– Не надеемся мы на государство, – объясняют офицеры.

Главная детская работа – это швейный цех. По меркам Рязанской области зарабатывают там сносно: рублей по 200 в месяц. Один—два раза в квартал бывает ларек, то есть можно купить каких—нибудь пряников. Чаще не получается – зона ж вся в долгах, а расчет за пряники идет по безналу. Оно, может, и лучше так: к освобождению на счету может скопиться несколько тысяч.

На что еще там можно тратить? Комната свиданий стоит 54 рубля в сутки. Правда, если денег нет ни у визитеров, ни у воспитанницы, платит общественный фонд. Это что такое? А скидываются все, и после голосуют, как тратить. Вот сейчас будут рассматривать заявление. «Прошу выдать на ремонт зубов 1911 руб.», – просит одна девочка. Ей скоро выходить, а куда ж на воле без зубов… Так ей, может, и дадут – в фонде накопилось уже 16 000 рублей.


Жизнь зоны чужому совершенно непонятна. Это как заграница, как Китай какой—нибудь. Не сразу сообразишь, не сразу отличишь хорошее от плохого, и необходимое не с первого взгляда заметишь. Вот при мне приезжали посторонние, ходили, смотрели, а после с мокрыми глазами и пафосом в голосах обличали офицеров:

– Да что ж вы детей мучите?! Зачем зверствуете? Как же можно сестер держать в разных отрядах? А беззаконие зачем? Это ж несовершеннолетние! Ладно, они шесть часов в день в швейном работают, но вы не имеете права их после этого еще на два часа на полевые работы отправлять! А жетон давать при выходе в туалет, это еще зачем такое издевательство? Жетонов мало, и вот сидит девочка ждет, когда ее очередь подойдет… А колготки почему у всех черные, похоронные какие—то, это ж девочки!!! А брюки, брюки вы почему им не разрешаете носить? Лишь бы поиздеваться, унизить!


Вот ужас, а? Работа в зоне – это не для слабонервных. Добрых людей в России вон полно, чуть не каждый первый; но из них не каждый делает хоть одно доброе дело в месяц. Хотя – если считать добрым делом ор про справедливость…

От полковника Ананьева я не слышал разговоров про то, что он добрый, а мир устроен неправильно. Он человек строгий, жесткий, но спокойный, и на обличения, хоть они ему неприятны, отвечает без нервов. Но обстоятельно и по пунктам.

– Так. Что там первое? Разлученные сестры? Одна из них сама попросила ее перевести в другой отряд. Мы, говорит, дома каждый день дрались, хватит.

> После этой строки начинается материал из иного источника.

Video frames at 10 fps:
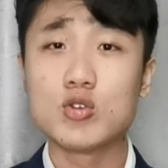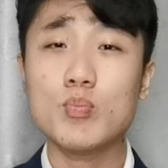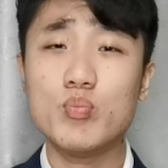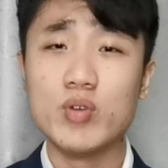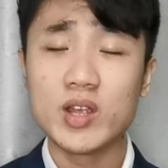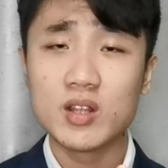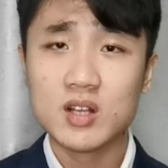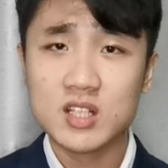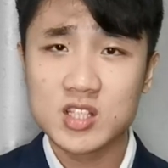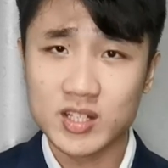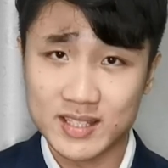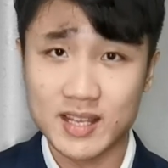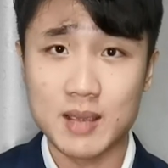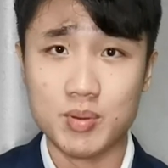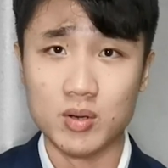to bring to the
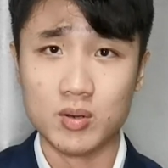table.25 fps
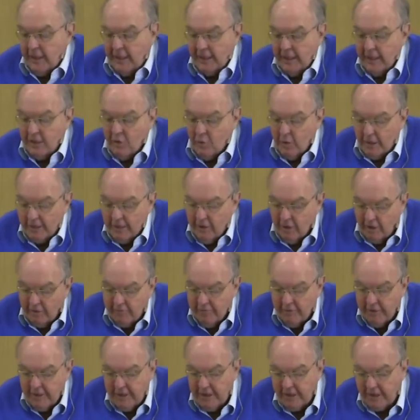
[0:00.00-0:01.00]
I quite
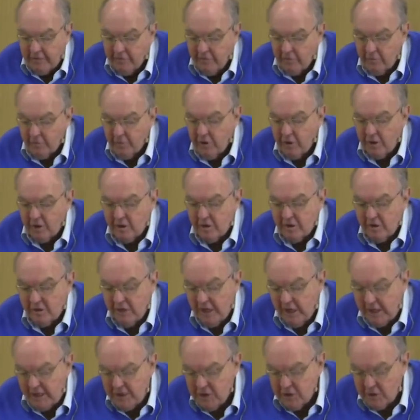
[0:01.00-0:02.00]
often get from
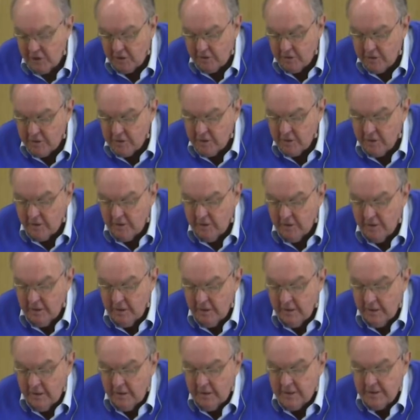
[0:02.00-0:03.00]
congregations,
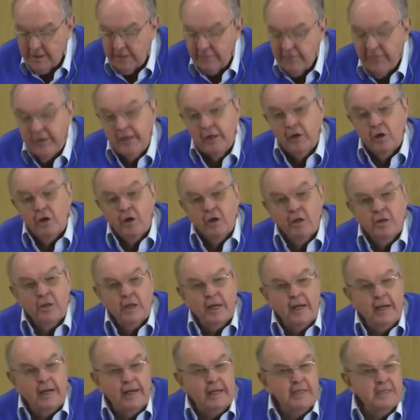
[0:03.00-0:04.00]
something along
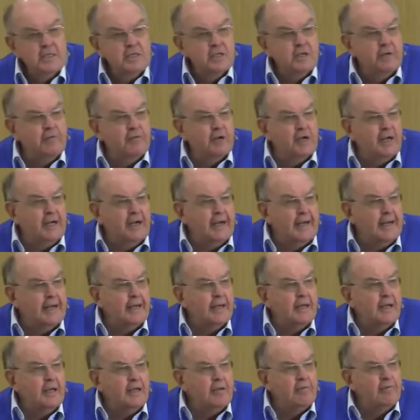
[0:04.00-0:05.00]
the lines of a
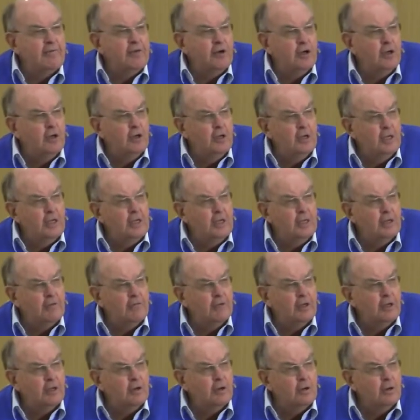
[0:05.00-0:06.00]
guideline for holy
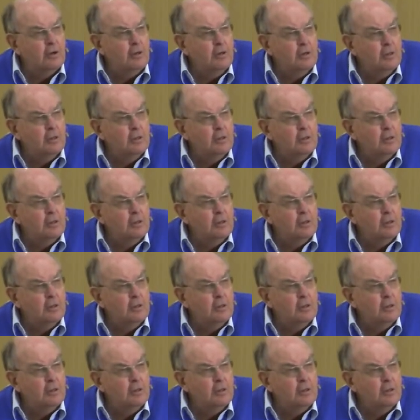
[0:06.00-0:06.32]
living,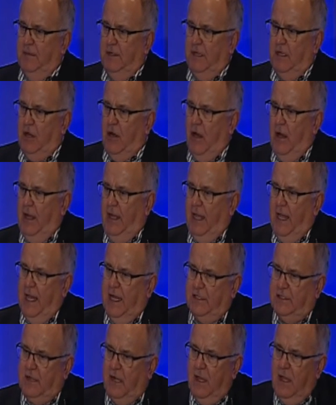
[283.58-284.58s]
in the
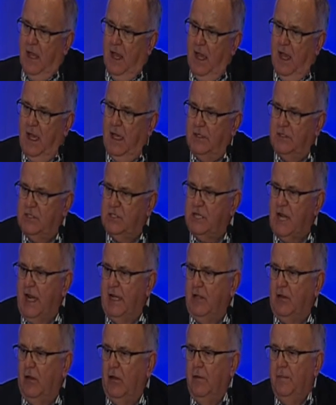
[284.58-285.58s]
cardiac
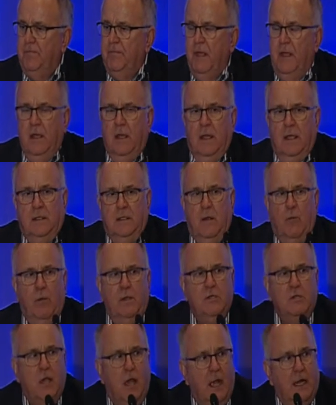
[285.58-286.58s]
cycle. And then
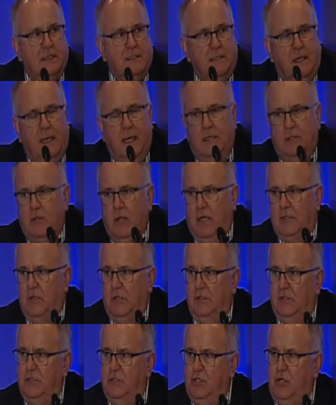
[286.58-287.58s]
we talked,
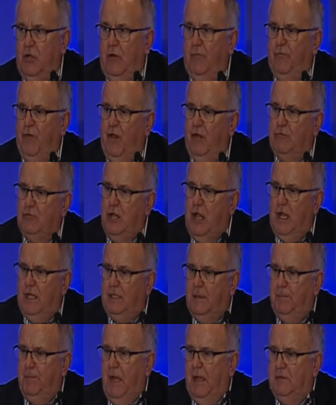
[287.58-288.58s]
Dr. Legurfo
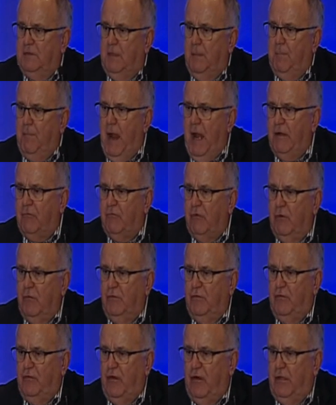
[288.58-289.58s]
talked about the
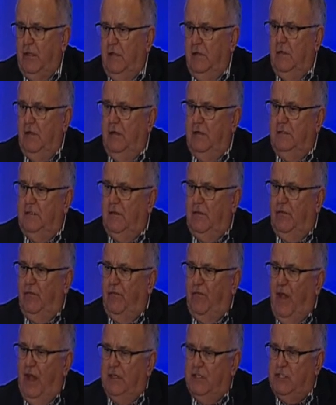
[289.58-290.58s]
microcircular
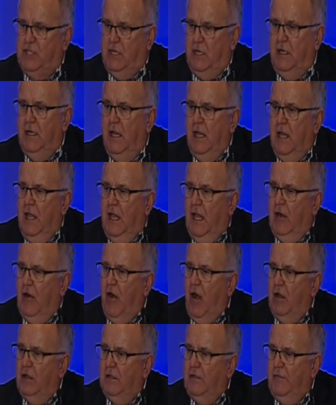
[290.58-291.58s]
dysfunction and
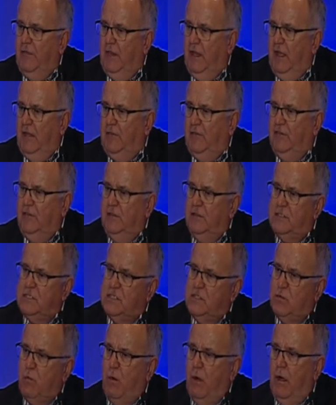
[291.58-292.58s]
all of this. This
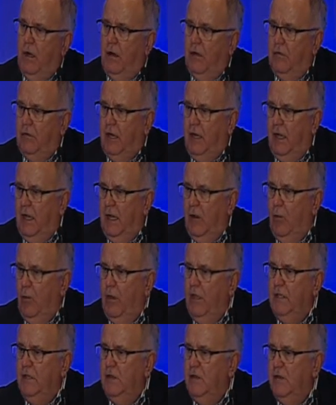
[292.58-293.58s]
is where
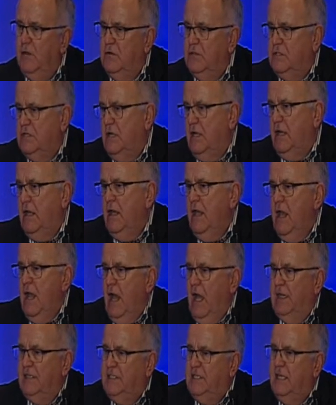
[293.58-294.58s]
we use a
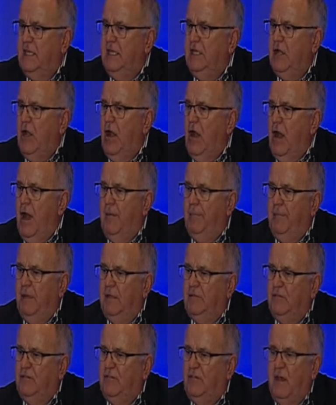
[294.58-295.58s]
TCOM.
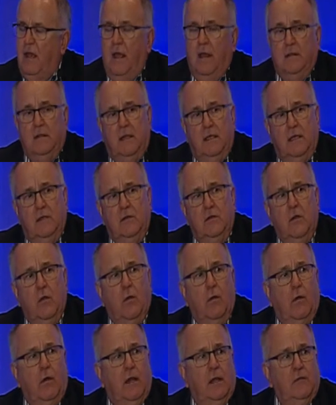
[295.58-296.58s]
It's the
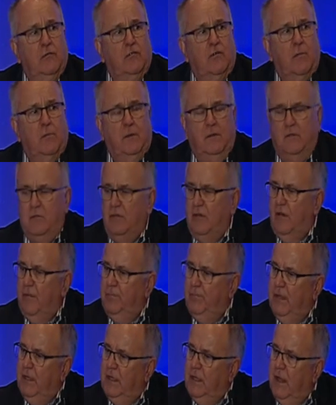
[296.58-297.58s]
newer instruments
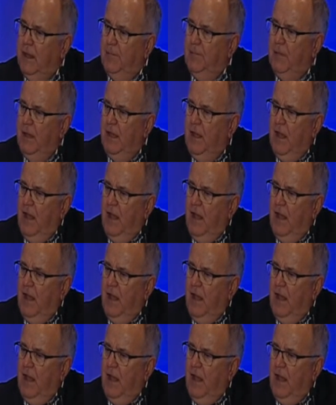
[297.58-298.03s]
have become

Второе про КзОТ, так? Да, полевые работы – сверхурочно. Но это разве труд? Это ж на себя. Раз мы все в таком государстве живем, что дети вынуждены себе на тюрьму зарабатывать… Я их обязан кормить, и я их кормлю.

Далее. Жетон в туалет. Вы зря думаете, что у нас тут обычные нормальные дети… Они все—таки совершили преступления. Нужен контроль. Среди них немало убийц. И самоубийц – если б вы полистали личные дела, то немало б там нашли про склонность к суициду, и попытки у многих были. А у нас швейное производство, там ножницы, это ж оружие. Так жетон выдают в обмен на ножницы. Вернулись из туалета – сдайте жетон, получите обратно оружие, то есть орудие, производства.

А за нарушение формы одежды наказывали и будем наказывать. Спортивные штаны – только на спортивных мероприятиях и на хозработах. Потому что у нас есть девчонки с… ну, с направленностью мальчишечьей. Это у вас там, в Москве, к лесбиянкам привыкли, а представьте себе, как к ним отнесутся в глухом поселке, в деревне? Жизнь у них и так непростая, не надо ее усложнять без необходимости. Впрочем, фактов лесбиянства у нас не зафиксировано. Так, симпатия платоническая имеет место… Что там еще?

– А черные колготки – это мода такая в зоне, – радостно отвечает заместитель Ананьева – подполковник Лена. Приятно, конечно, когда на зоне могут себе позволить такое – следить за модой. И в состоянии даже выбирать цвет колготок.